[Recorded data]
»»
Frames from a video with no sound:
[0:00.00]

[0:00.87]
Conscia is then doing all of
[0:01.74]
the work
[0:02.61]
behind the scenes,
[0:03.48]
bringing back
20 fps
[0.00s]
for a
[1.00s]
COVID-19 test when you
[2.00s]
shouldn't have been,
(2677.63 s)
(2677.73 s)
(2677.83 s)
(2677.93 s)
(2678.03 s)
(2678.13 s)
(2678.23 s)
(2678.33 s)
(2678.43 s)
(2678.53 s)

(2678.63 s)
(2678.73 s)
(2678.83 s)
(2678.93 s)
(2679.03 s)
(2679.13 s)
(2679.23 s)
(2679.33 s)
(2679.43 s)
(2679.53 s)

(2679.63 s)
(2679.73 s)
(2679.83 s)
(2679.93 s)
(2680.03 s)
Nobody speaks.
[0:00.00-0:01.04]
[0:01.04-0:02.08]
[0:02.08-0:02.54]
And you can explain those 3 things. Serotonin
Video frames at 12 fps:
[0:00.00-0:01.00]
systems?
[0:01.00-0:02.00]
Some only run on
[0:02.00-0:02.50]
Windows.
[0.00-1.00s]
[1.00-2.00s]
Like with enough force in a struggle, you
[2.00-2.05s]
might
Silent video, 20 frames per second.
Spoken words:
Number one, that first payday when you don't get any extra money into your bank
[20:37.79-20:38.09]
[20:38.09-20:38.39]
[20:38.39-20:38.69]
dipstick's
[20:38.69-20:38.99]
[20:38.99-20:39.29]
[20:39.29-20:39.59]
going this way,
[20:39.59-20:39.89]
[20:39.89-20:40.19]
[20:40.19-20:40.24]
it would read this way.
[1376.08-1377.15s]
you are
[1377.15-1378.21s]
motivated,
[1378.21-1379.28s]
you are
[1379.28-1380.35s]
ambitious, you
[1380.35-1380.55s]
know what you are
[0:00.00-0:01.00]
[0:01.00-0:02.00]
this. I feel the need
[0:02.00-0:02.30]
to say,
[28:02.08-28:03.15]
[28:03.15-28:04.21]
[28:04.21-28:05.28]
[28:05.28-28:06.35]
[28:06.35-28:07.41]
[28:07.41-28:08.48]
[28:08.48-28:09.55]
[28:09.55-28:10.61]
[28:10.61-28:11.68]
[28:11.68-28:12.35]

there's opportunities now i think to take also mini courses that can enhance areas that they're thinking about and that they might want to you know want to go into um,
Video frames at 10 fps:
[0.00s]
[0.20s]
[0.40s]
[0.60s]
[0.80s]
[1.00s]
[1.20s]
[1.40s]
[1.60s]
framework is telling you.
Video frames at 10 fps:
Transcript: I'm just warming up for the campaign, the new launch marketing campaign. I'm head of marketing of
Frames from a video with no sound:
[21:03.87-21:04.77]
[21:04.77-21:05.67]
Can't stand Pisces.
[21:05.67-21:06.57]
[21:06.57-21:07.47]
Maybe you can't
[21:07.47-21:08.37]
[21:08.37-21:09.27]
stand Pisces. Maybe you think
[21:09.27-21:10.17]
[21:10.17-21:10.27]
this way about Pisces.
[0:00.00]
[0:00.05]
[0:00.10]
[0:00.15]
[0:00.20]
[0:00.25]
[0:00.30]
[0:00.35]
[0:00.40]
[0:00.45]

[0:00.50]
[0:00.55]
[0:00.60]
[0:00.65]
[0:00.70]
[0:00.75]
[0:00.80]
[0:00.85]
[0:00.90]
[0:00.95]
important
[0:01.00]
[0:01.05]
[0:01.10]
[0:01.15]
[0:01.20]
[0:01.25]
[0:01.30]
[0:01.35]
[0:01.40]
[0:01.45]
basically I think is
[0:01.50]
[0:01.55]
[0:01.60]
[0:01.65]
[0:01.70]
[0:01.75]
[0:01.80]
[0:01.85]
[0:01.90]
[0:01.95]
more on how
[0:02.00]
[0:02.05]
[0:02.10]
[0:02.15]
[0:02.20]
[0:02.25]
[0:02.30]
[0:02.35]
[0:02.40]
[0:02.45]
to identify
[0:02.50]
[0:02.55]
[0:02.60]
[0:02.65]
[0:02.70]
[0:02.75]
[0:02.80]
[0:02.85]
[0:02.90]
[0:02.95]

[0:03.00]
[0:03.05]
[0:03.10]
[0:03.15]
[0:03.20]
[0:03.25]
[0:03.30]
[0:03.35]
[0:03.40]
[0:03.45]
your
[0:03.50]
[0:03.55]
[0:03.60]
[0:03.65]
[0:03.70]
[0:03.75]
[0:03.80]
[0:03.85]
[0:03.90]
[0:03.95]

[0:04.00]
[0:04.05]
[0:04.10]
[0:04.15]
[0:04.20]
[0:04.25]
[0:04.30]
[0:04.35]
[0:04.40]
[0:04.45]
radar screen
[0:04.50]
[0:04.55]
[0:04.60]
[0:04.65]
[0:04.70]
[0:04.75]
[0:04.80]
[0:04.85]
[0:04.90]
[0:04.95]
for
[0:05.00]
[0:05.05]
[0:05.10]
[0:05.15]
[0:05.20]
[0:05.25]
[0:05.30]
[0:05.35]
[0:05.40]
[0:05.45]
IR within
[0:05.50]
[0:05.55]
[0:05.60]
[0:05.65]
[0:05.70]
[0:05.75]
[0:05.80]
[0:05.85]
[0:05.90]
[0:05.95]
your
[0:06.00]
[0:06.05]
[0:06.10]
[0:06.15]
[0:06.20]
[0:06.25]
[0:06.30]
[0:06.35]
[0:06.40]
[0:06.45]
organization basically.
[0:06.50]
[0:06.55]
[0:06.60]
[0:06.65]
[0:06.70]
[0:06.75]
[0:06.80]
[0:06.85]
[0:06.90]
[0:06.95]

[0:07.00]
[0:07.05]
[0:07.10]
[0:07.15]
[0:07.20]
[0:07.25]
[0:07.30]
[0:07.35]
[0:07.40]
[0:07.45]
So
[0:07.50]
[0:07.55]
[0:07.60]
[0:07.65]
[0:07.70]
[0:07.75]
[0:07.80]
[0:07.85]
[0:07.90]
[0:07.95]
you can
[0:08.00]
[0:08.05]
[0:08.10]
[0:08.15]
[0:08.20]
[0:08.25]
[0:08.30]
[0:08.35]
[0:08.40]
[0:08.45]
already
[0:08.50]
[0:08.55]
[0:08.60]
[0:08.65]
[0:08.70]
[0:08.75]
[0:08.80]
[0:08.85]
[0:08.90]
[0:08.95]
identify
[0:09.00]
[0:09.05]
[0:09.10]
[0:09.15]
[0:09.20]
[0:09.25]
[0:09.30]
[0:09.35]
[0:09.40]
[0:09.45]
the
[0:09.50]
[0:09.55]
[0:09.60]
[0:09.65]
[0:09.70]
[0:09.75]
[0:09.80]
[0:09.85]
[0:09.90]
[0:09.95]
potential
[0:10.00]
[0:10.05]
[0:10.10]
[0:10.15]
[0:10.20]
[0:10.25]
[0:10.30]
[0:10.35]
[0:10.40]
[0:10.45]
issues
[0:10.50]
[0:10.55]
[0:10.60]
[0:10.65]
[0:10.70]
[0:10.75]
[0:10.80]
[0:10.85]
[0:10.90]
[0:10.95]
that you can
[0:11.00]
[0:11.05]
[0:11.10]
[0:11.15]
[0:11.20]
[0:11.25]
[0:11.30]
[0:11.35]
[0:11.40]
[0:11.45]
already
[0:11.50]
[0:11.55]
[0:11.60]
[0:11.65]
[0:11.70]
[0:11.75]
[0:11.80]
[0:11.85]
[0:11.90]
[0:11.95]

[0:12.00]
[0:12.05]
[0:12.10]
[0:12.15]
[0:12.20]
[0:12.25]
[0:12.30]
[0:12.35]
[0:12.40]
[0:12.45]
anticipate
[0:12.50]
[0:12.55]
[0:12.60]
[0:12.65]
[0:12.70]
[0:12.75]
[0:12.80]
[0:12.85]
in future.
««
Of all the entries above, output exactly the lines between the one holding "[20:39.89-20:40.19]" and the one holding "[28:04.21-28:05.28]", inclusive.

ANSWER TO THIS PROBLEM:
[20:39.89-20:40.19]
[20:40.19-20:40.24]
it would read this way.
[1376.08-1377.15s]
you are
[1377.15-1378.21s]
motivated,
[1378.21-1379.28s]
you are
[1379.28-1380.35s]
ambitious, you
[1380.35-1380.55s]
know what you are
[0:00.00-0:01.00]
[0:01.00-0:02.00]
this. I feel the need
[0:02.00-0:02.30]
to say,
[28:02.08-28:03.15]
[28:03.15-28:04.21]
[28:04.21-28:05.28]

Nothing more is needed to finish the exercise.